Comparison of the normal condyle population and the UCH populations
Forty-one patients without condylar hyperplasia referred to the department for unrelated indications were analyzed (control population). The lack of condylar hyperplasia was verified using questionnaires; some patients also underwent a physical examination depending on the availability of a maxillofacial surgeon.
The condylar uptake values did not seem to follow a normal distribution ( Fig. 2 ). The distribution was skewed with a long right tail, which was even longer in the inactive UCH population. Both the median and the interquartile range were increased in the inactive UCH population compared to the control population ( Table 2 ).
| Method | Normal | Inactive UCH | P -value |
|---|---|---|---|
| Mean ROI | 51.1 (50.6–52.2) | 52.2 (51.1–54.7) | 0.003 |
| Mean VOI | 52.0 (50.7–53.9) | 53.0 (51.1–56.7) | 0.041 |
| Max VOI | 53.3 (51.5–54.6) | 53.7 (50.9–57.2) | 0.240 |
a Data are presented as the median (interquartile range); the one-tailed Mann–Whitney U -test was used.
The statistical analysis was performed for all three methods using the non-parametric Mann–Whitney U -test ( Table 2 ). In patients with inactive UCH, the percentage maximum activity of the abnormal condyle was significantly higher than the corresponding condyle activity in the control group for both the mean ROI ( P = 0.003) and the mean VOI ( P = 0.041) methods, but not for the maximum VOI method ( P = 0.240). This is in accordance with the results of AlSharif et al., who also found uptake in the inactive UCH population to be significantly increased with almost all of the methods utilized.
It should be noted that if the traditional 55% cut-off value is used, the resulting false-positive rate for the mean ROI, mean VOI, and maximum VOI methods is 23.3%, 34.9%, and 39.5%, respectively.
The percentage activity of the active condyle was significantly higher in the active UCH population ( n = 8) than in the inactive UCH population ( n = 43) for all methods, as expected ( P = 0.001, 0.006, and 0.004 for the mean ROI, mean VOI, and maximum VOI methods, respectively).

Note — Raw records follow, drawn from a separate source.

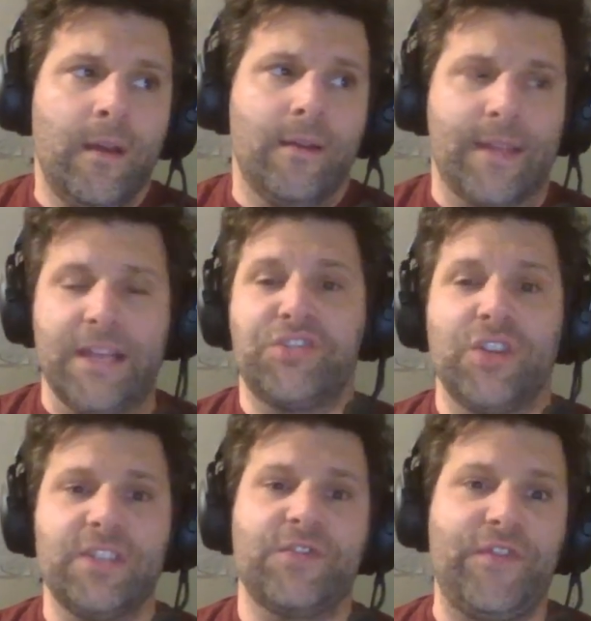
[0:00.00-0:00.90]
Like I
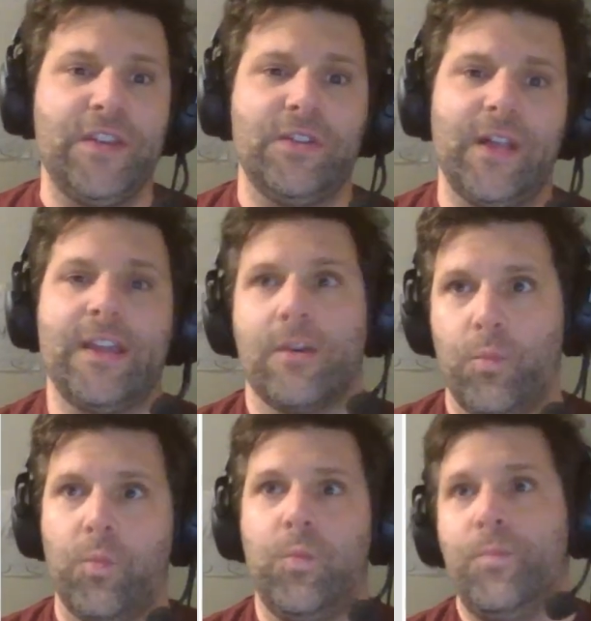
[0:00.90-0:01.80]
just feel like
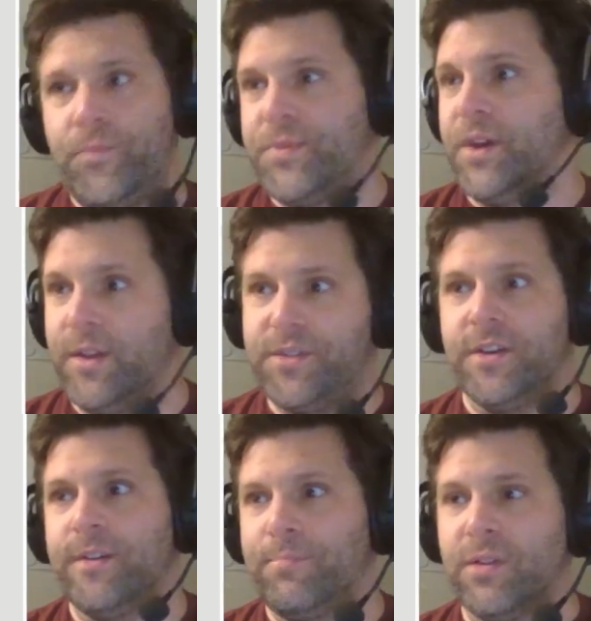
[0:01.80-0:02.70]

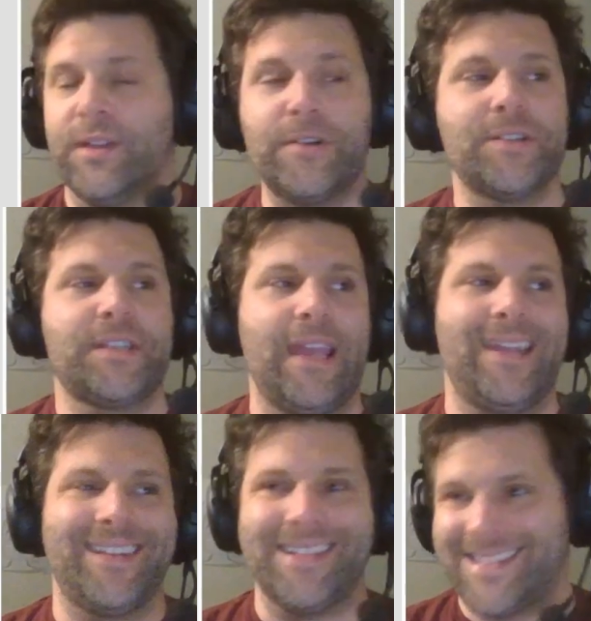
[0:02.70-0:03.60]
the Polaris
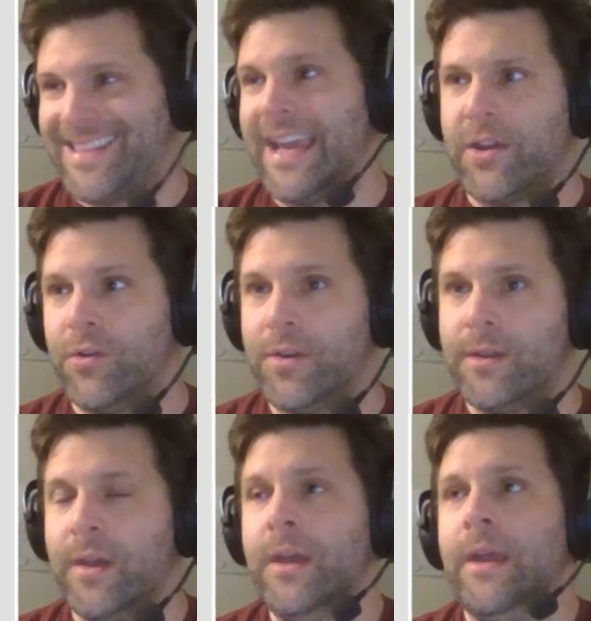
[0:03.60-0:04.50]
cannon is that good,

Comparison of the three methods in the diagnosis of active UCH
The sensitivity and specificity of the three methods were calculated. The ROC curve provides a useful tool to compare the different methods of analysis. The ROC curves ( Fig. 3 ) illustrated that all three methods can help in the diagnosis of active vs. inactive UCH, although the mean ROI method (AUC = 0.866, J = 0.642) consistently provided slightly better results than both the mean VOI (AUC = 0.811, J = 0.596) and maximum VOI (AUC = 0.817, J = 0.573) methods ( Table 3 ). This interpretation is also supported by calculating Cohen’s kappa and the OR using a cut-off value of 55% for all methods.